Please write out exactly the lines from the one with "[4:49.45-4:50.15]" through the end of the data below, both ends included, and omit any pictures.

####################

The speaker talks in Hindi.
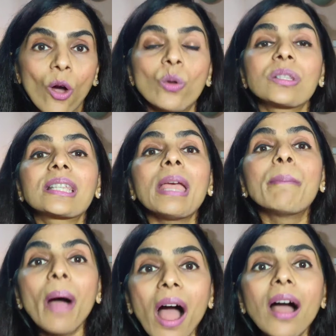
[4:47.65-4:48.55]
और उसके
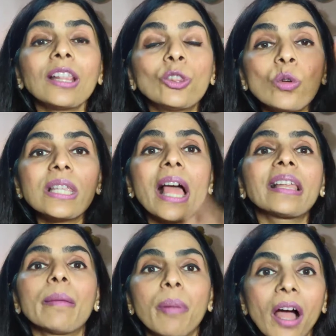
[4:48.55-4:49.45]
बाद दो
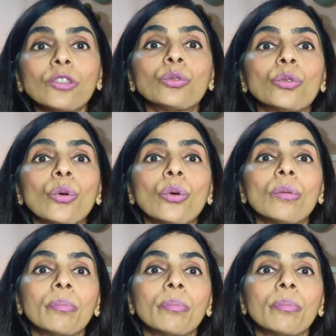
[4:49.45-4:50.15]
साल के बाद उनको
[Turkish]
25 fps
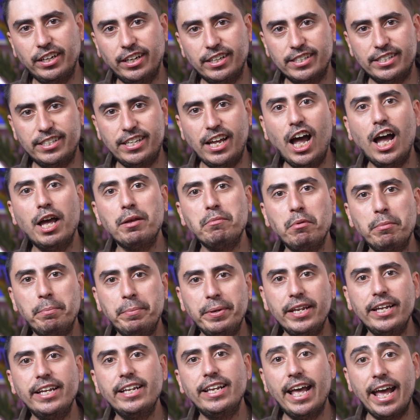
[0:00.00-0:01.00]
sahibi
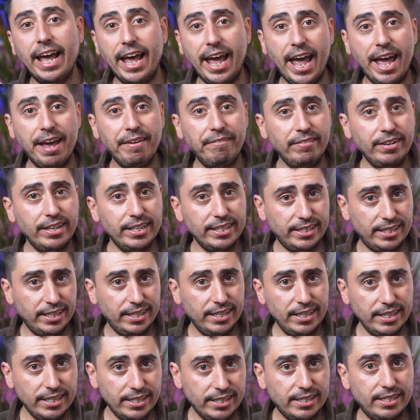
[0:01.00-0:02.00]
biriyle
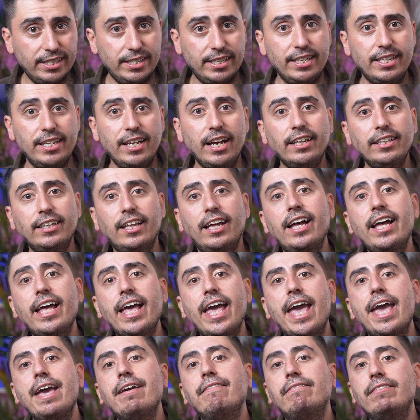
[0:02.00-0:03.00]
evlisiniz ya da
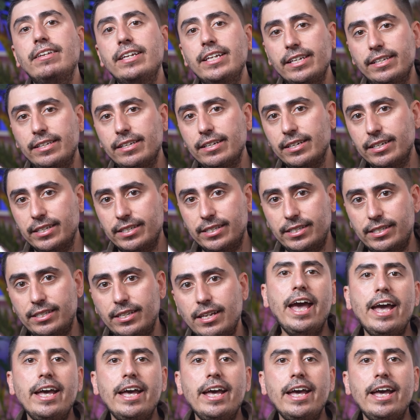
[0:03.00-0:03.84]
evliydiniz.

####################

• _Answer for this exercise_:
[4:49.45-4:50.15]
साल के बाद उनको
[Turkish]
25 fps
[0:00.00-0:01.00]
sahibi
[0:01.00-0:02.00]
biriyle
[0:02.00-0:03.00]
evlisiniz ya da
[0:03.00-0:03.84]
evliydiniz.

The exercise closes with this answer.